During the last Pihole-Update I went into a self-manufactured deadlock in DNS resolving. That was, because during the update of Pihole the DNS resolving by Pihole itself was interrupted, and the update script waited for DNS resolving to become available again, but that would not be the case until the update script was finished. So, this was a network design problem, because the Pihole gets its IP address and its DNS server from my router, als all other clients do too. But the router gives to all clients the Pihole as DNS resolver. For that reason, the Pihole was the DNS resolver for itself, what lead to the deadlock.

To solve this, I had to make some changes at the router, which is a barebone (Qotom Q330G4) running Ubuntu 24.04 server with iptabes and isc-dhcp-server.

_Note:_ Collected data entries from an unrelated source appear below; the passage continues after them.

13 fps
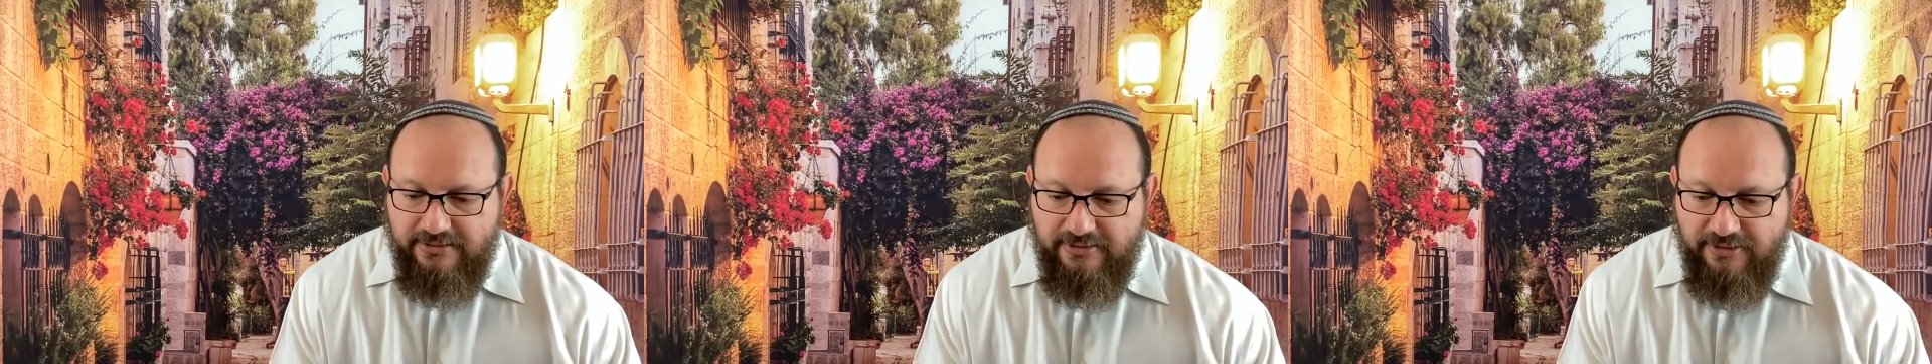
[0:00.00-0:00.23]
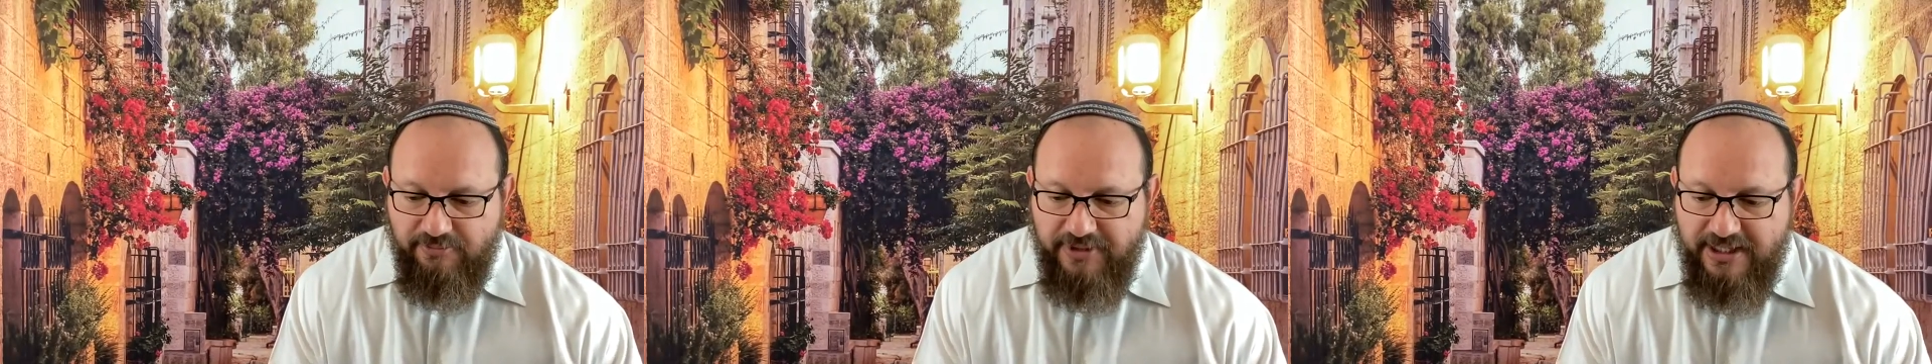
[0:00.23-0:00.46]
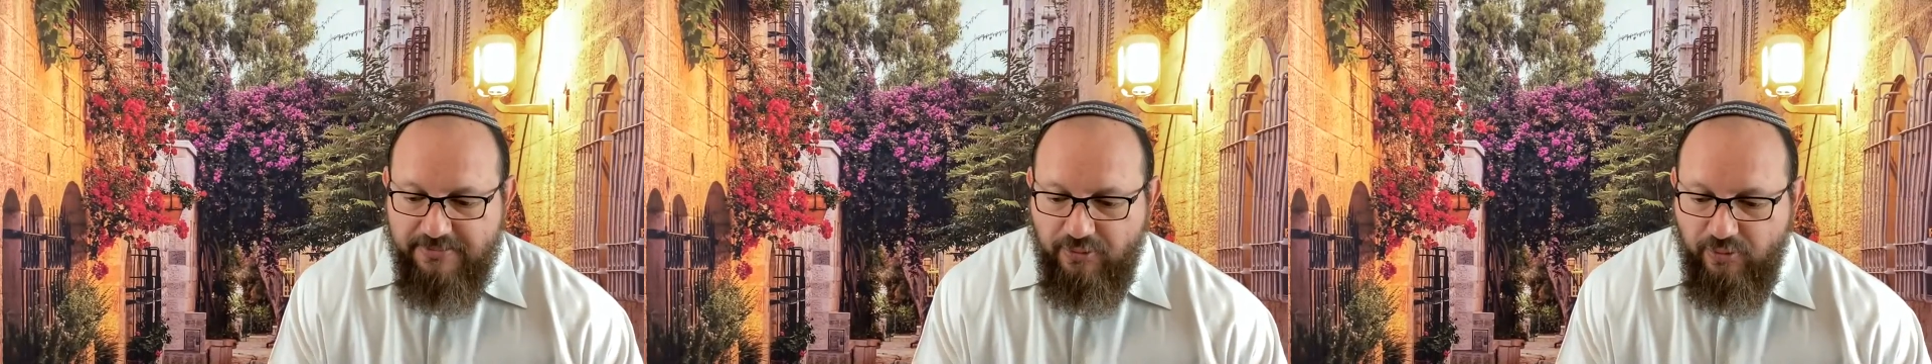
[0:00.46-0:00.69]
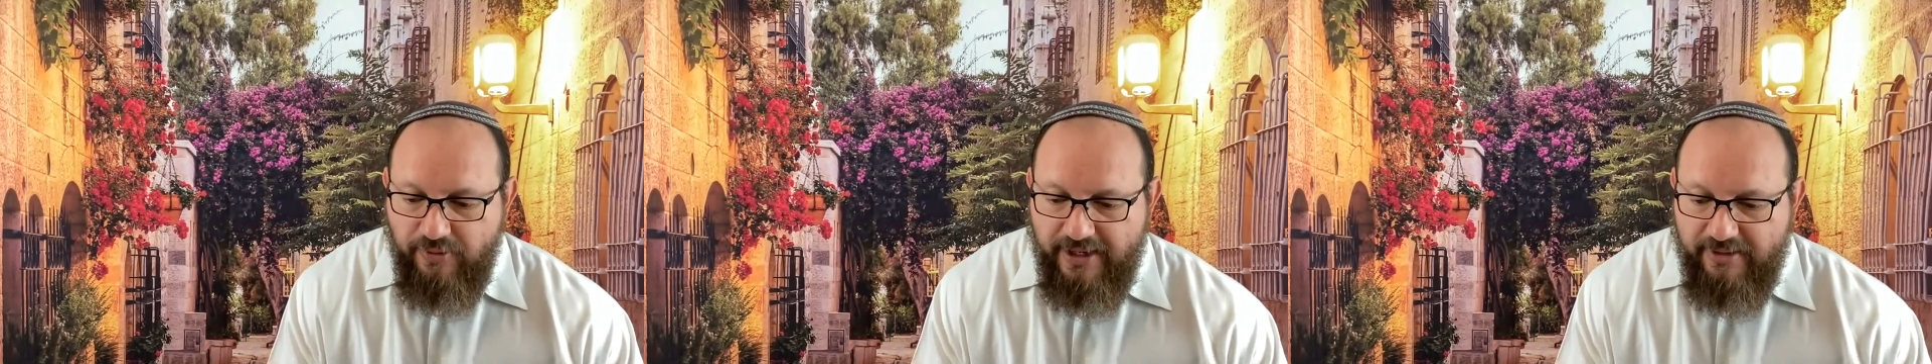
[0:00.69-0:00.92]
the
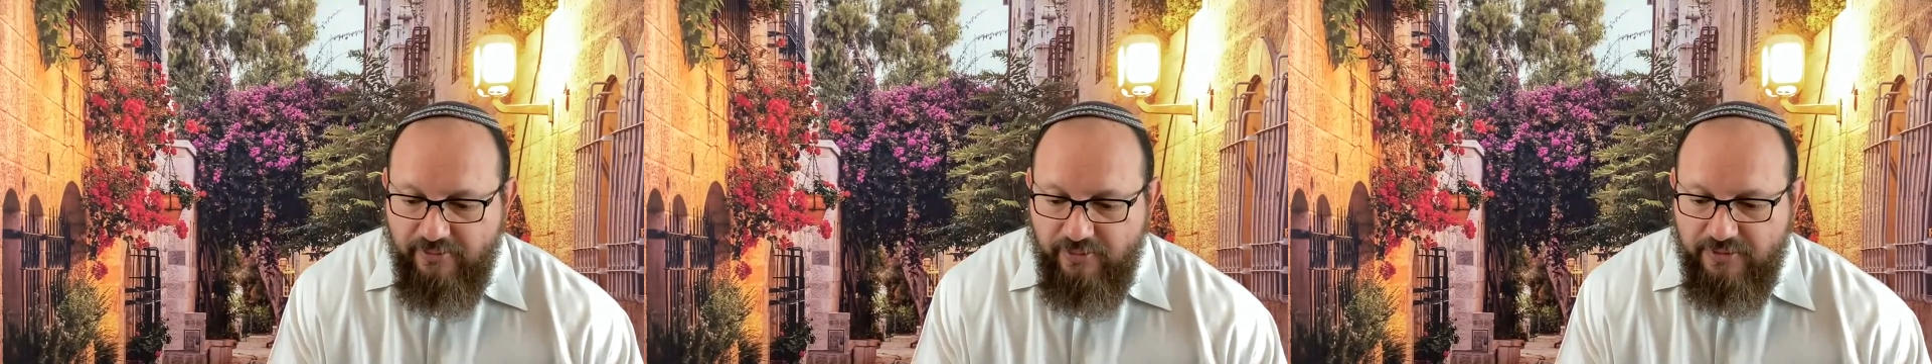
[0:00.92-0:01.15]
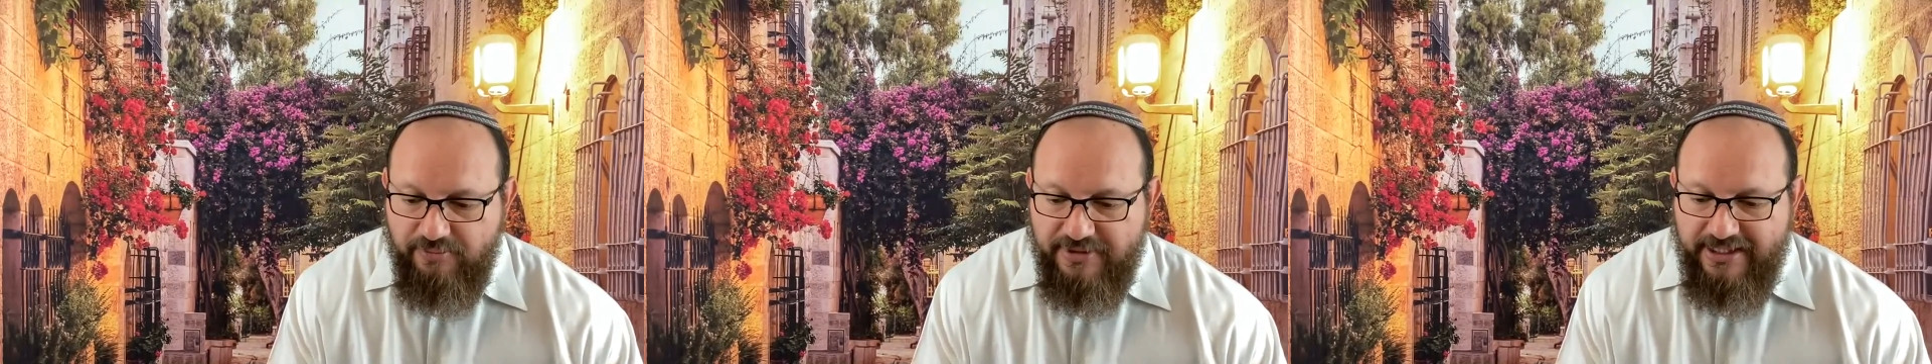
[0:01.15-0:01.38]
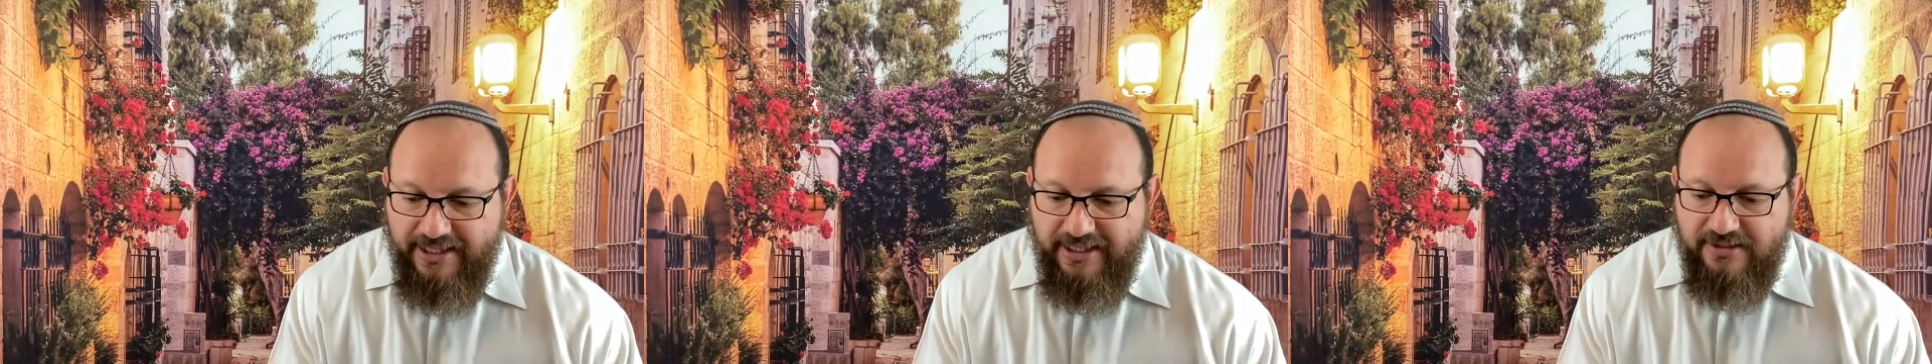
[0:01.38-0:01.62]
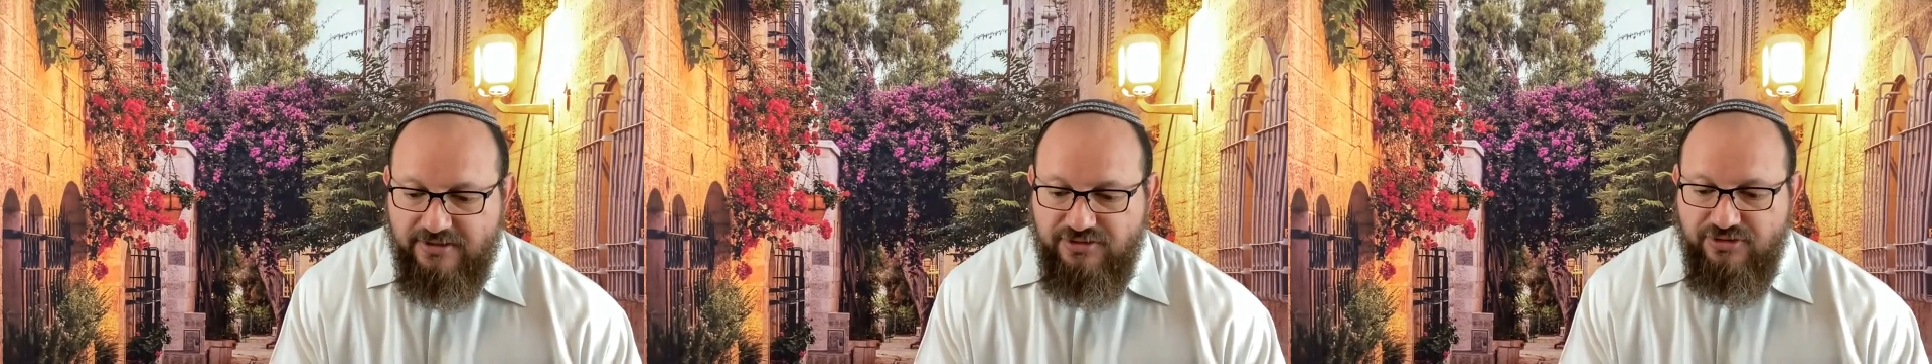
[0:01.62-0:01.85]
people
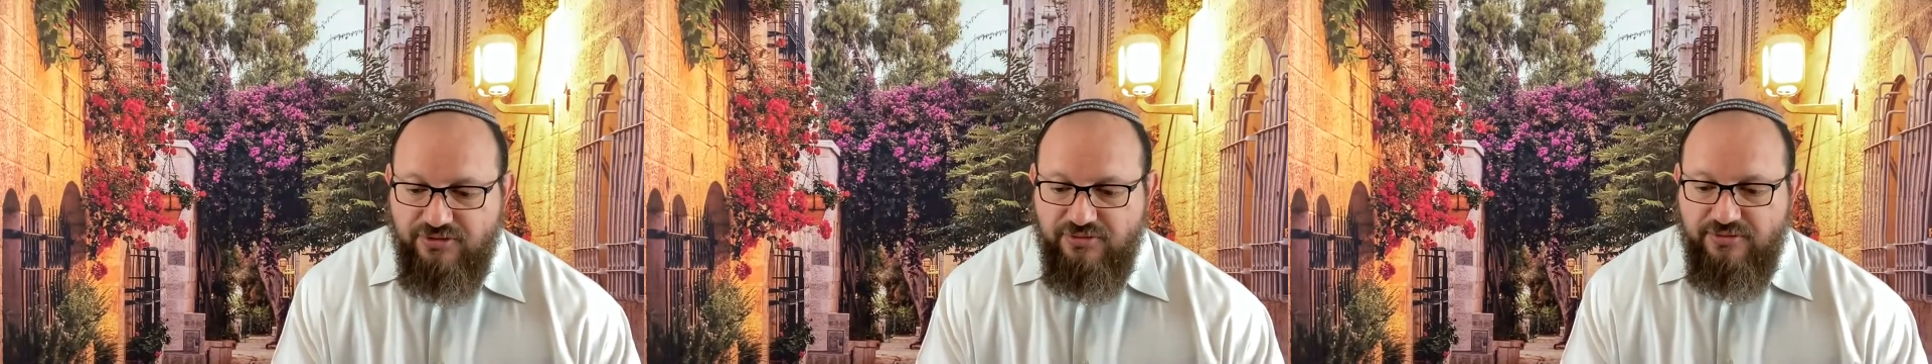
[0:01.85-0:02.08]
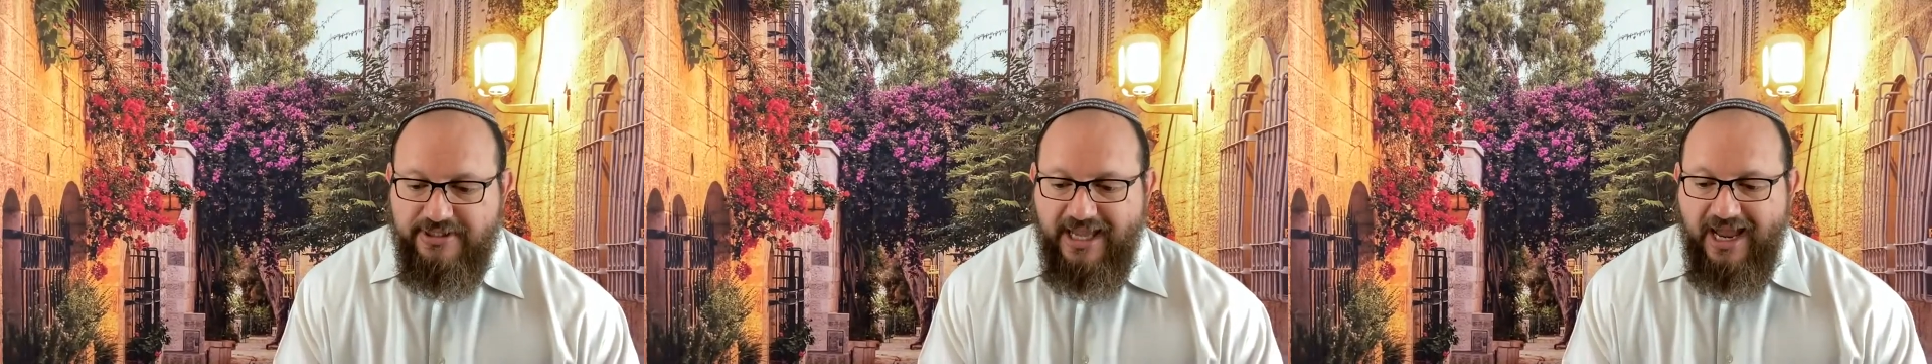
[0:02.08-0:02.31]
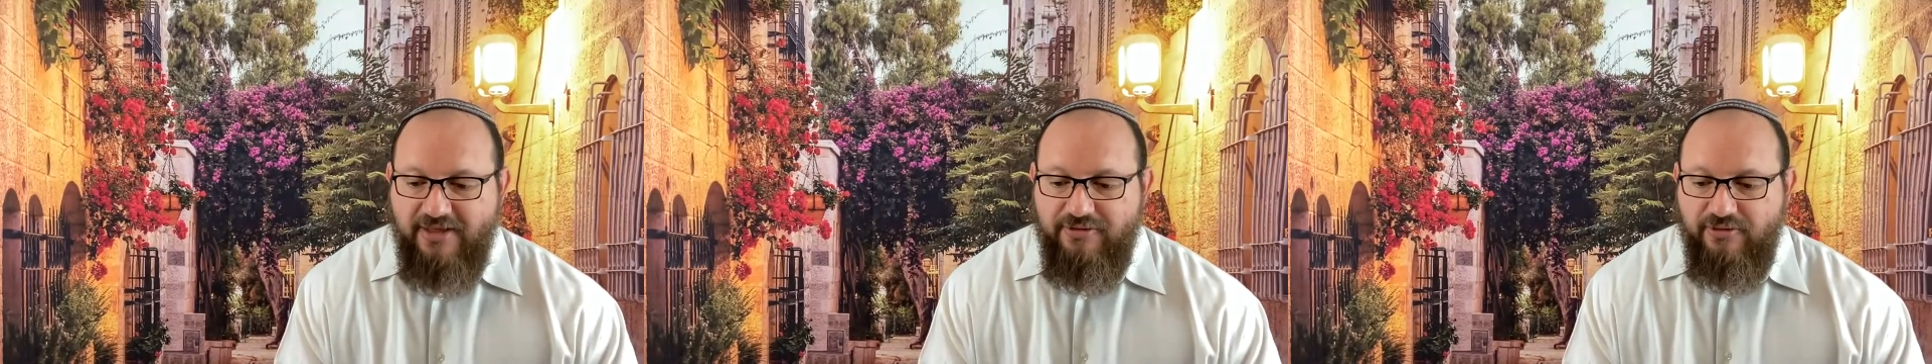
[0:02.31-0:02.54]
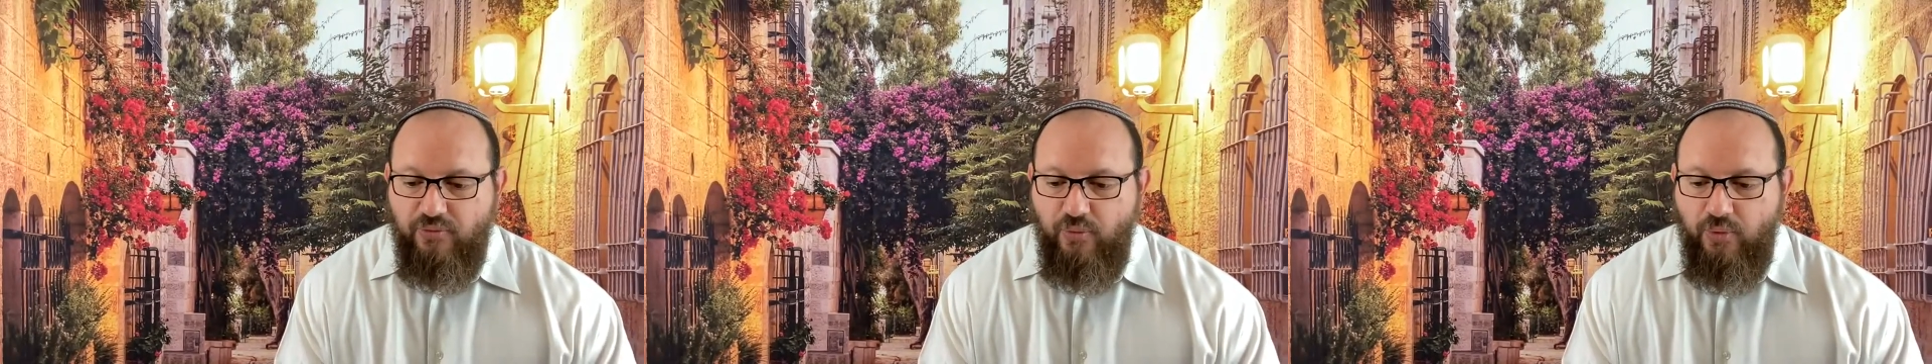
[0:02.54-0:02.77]
began to
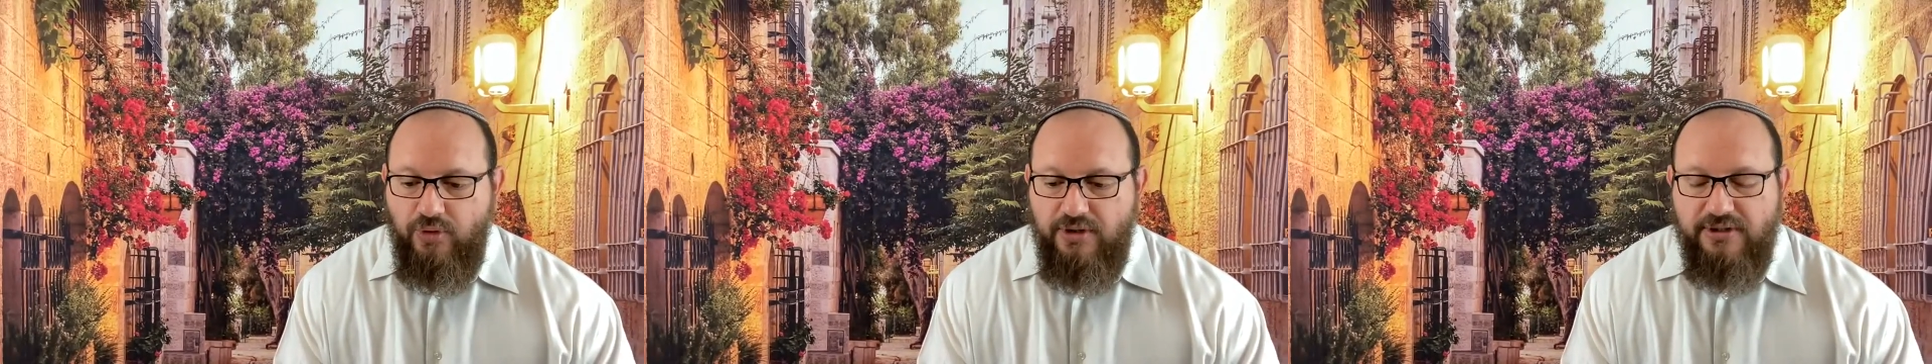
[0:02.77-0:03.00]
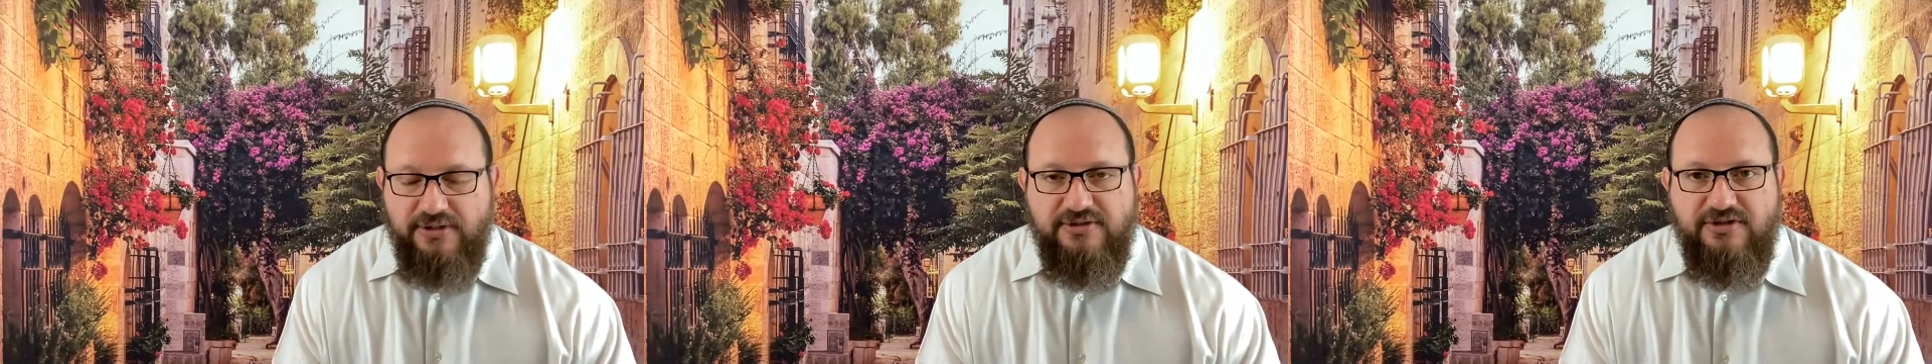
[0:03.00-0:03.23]
gather wood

First, I disabled the systemd-resolved mechanis as Kristof suggested in his blog:

# Create directory
sudo mkdir -p /etc/systemd/resolved.conf.d/
# Set permissions
sudo chmod 755 /etc/systemd/resolved.conf.d/
# Disable
printf "[Resolve]\nDNSStubListener=no\n" | sudo tee /etc/systemd/resolved.conf.d/noresolved.conf
# Restart systemd-resolved
sudo systemctl restart systemd-resolved.service

Then, I set up dnsmaq as DNS resolver with the following configuration:

# /etc/dnsmasq.conf
# Set up your local domain here    
domain=example.com

# Example: The option local=/localnet/ ensures that any domain name query which ends in .localnet will be answered if possible from /etc/hosts or DHCP, but never sent to an upstream server
# don't forward requests (andrewoberstar.com/blog/2012/12/30/raspberry-pi-as-server-dns-and-dhcp)
local=/example.com/

listen-address=192.0.2.254
resolv-file=/etc/dnsresolv.conf
log-facility=/var/log/dnsmasq.log
log-queries
no-negcache
#strict-order

# Use the hosts file on this machine
expand-hosts

Here, 192.0.2.254 is the IP adress of the router.
The resolv file reads

#/etc/dnsresolv.conf 
domain example.com
search example.com

#quad9
nameserver 9.9.9.10
# cloudflare
nameserver 1.1.1.1

With this configuration, the router can work as an auxiliary DNS resolver, i.e. for the Pihole itself - not to confuse with the upstream DNS resolver configured in Pihole, that are only used when Pihole is running! (It’s complicated, I know.)

But, to let the Pihole know that the router 192.0.2.254 is ready to serve it’s DNS requests, I had to configure the router’s DHCP setting accordingly:

#/etc/dhcp/dhcpd.conf
# LAN (Internal)
subnet 192.0.2.0 netmask 255.255.255.0 {
  interface enp2s0;
  option routers 192.0.2.254;
  option domain-name-servers 192.0.2.53;
  option broadcast-address 192.0.2.255;
  default-lease-time 43200;
  max-lease-time 43200;
}

[...]

host dns {
 hardware ethernet 00:53:af:ab:cd:ef;
 fixed-address 192.0.2.53;
 option domain-name-servers 192.0.2.254;
}

With this setup, the DNS resolver for queries coming from the Pihole machine (again, not to be confused with the upstream servers configured in Piholte itself) is the router’s dnsmasq, that in turn has i.e. Clouflare and quad9 configured as external upstream servers.

Thus, when Pihole is under update and needs DNS resolution during the process (or even during normal operation), the router will provide this.
Furthermore, the router can serve as a backup DNS resolver in case Pihole is not available for other reasons, only thing is to change option domain-name-serversfrom 192.0.2.53 to 192.0.2.254 in the router’s dhcpd configuration for the LAN subnet. There will be of course no DNS filtering then (except the upstram DNS server provides it), but the DNS resolving is always provided.